Untuk Putri (wanita) :
  • Kamen untuk putri (wanita) sebagai lambang sakti yang melingkar dari kiri ke kanan yang dalam penggunaanya disebutkan untuk menjaga agar si laki-laki tidak melenceng dari ajaran dharma.:
    • Tinggi kamen putri kira-kira setelapak tangan karena pekerjaan putri sebagai sakti itu sangat banyak jadi putri melangkah lebih pendek.
    • Bulang yang dililitkan berfungsi sebagai lambang penjaga rahim, dan mengendalikan emosi.
    • Selendang/senteng sebagai sakti dan mebraya yang pemakaian selendang di luar yang tidak tertutupi oleh baju agar selalu siap membenahi putra pada saat melenceng dari ajaran dharma.
    • Kebaya yang digunakan dengan syarat bersih, rapi, dan sopan.

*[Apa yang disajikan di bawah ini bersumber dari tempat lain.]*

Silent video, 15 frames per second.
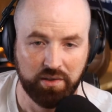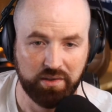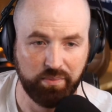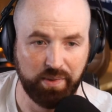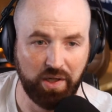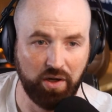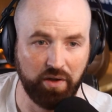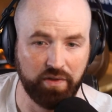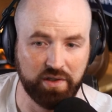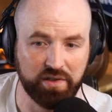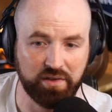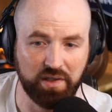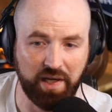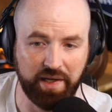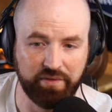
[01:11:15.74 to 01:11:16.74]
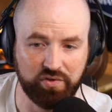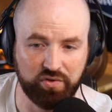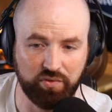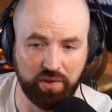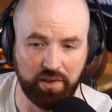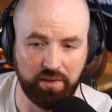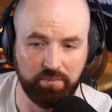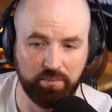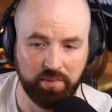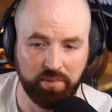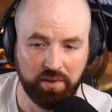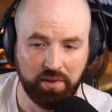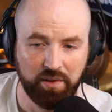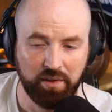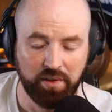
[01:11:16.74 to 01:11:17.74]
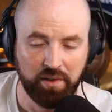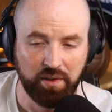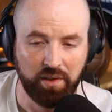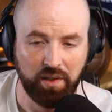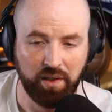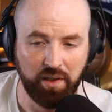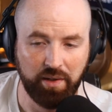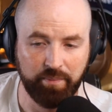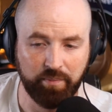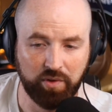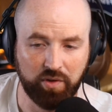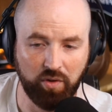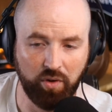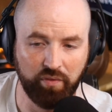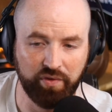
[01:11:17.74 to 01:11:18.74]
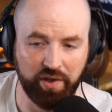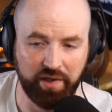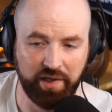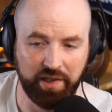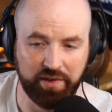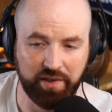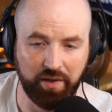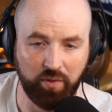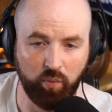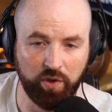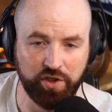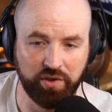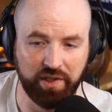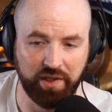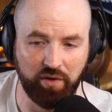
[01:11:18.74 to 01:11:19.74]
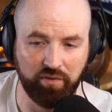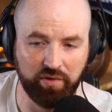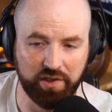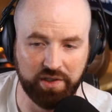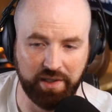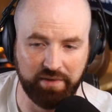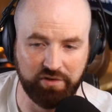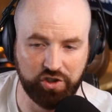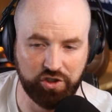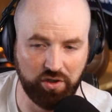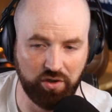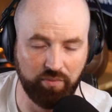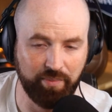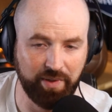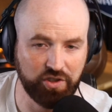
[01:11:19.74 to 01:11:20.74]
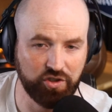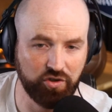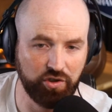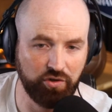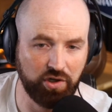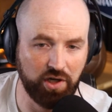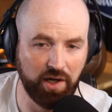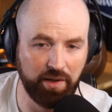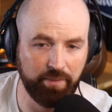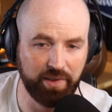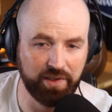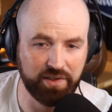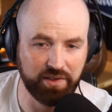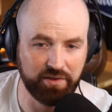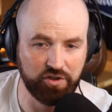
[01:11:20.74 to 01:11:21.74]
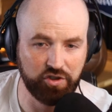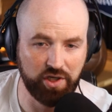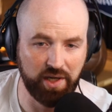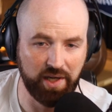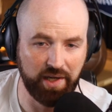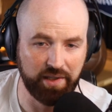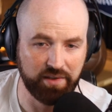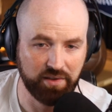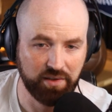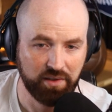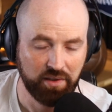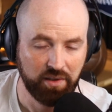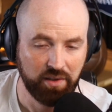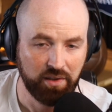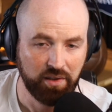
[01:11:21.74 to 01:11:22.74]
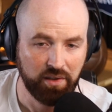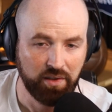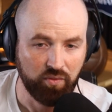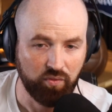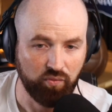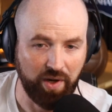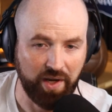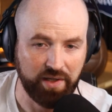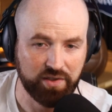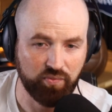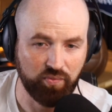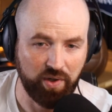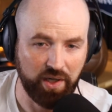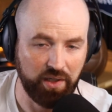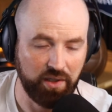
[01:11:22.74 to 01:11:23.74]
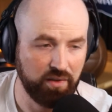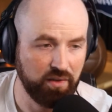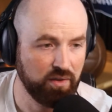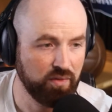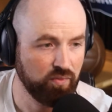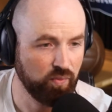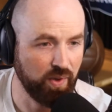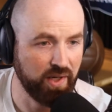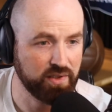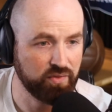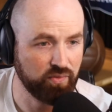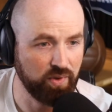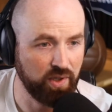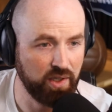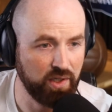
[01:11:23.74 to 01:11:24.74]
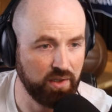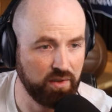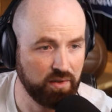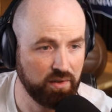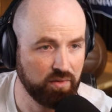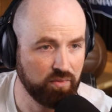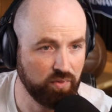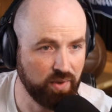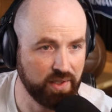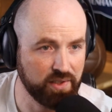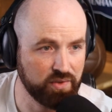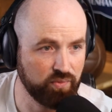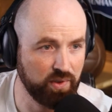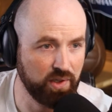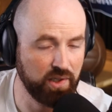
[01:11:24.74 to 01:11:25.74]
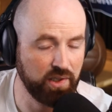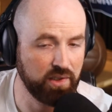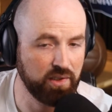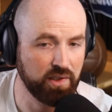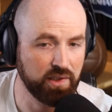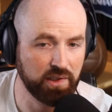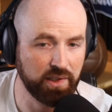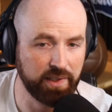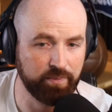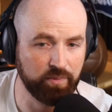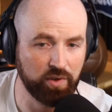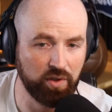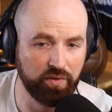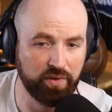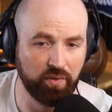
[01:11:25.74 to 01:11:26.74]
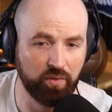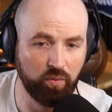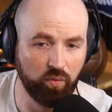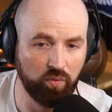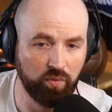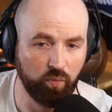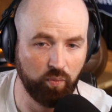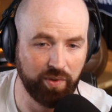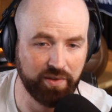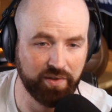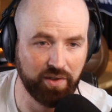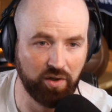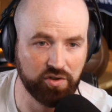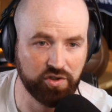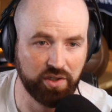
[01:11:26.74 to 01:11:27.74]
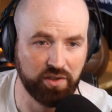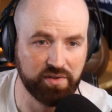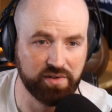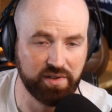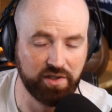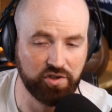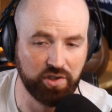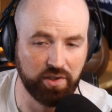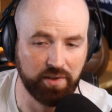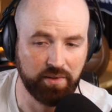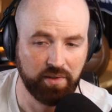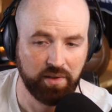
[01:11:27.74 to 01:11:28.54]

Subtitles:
be on this live stream. Go over there, hit there. When you get over to David's show, make sure you comment in the chat, rants raid, rants raid, rants raid, and let them know that our channel sent you.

    • Pepusungan rambut, ada tiga jenis pusungan yaitu :
      • Pusung gonjer untuk putri yang masih lajang/belum menikah sebagai lambang putri tersebut masih bebas memilih dan dipilih pasangannya. Pusung gonjer dibuat dengan cara rambut di lipat sebagian dan sebagian lagi di gerai. Pusung gonjer juga sebagai symbol keindahan sebagai mahkota dan sebagai stana Tri Murti
      • Pusung tagel yaitu untuk putri yang sudah menikah. 
      • Pusung podgala/pusung kekupu biasanya dipakai oleh peranda (sulinggih) istri.

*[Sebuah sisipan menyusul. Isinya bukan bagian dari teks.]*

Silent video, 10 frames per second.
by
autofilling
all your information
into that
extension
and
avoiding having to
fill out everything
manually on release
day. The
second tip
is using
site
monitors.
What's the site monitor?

    • Bunga hiasan rambut :
      • cempaka putih, 
      • cempaka kuning, 
      • sandat
  • Tengkuluk ditetapkan sebagai busana pembawa sarana upacara resmi yg boleh digunakan pada acara-acara seperti dalam pembukaan seminar, penyambut tamu, MC dan lain-lainnya sehingga tidak menggunakan busana Payas Agung yang disakralkan.
Di Bali, disebutkan penggunaan busana adat dengan doa/mantra dan dalam berbagai upacara, seperti halnya :
  • Mengenakan busana dengan mantra sembahyang sehari-hari disebutkan dapat diucapkan sebagai berikut :
    Om tam Mahàdewàya namah swàha,
    Om bhusanam sarirabhyo parisudhamam swàha.
     
    .:. Tuhan dalam perwujudanMu sebagai Tat Purusha, Dewa Yang Maha agung, hamba sujud kepadaMu dalam menggunakan pakaian ini. Semoga hamba menjadi bersih dan suci.
  • Upacara potong gigi, pernikahan, dan upacara keagamaan lain dilakukan dengan bersandar pada kekuatan seperti halnya kain tenun gringsing dll sebagai pelindung kehidupan ini.
  • Batik Bali juga terkenal memiliki aroma yang khas Bali karena ini dihasilkan dari bahan-bahan alami yang digunakan dalam bentuk aneka rempah-rempahan semisal akar dan juga kayu-kayu yang mengandung aroma tertentu.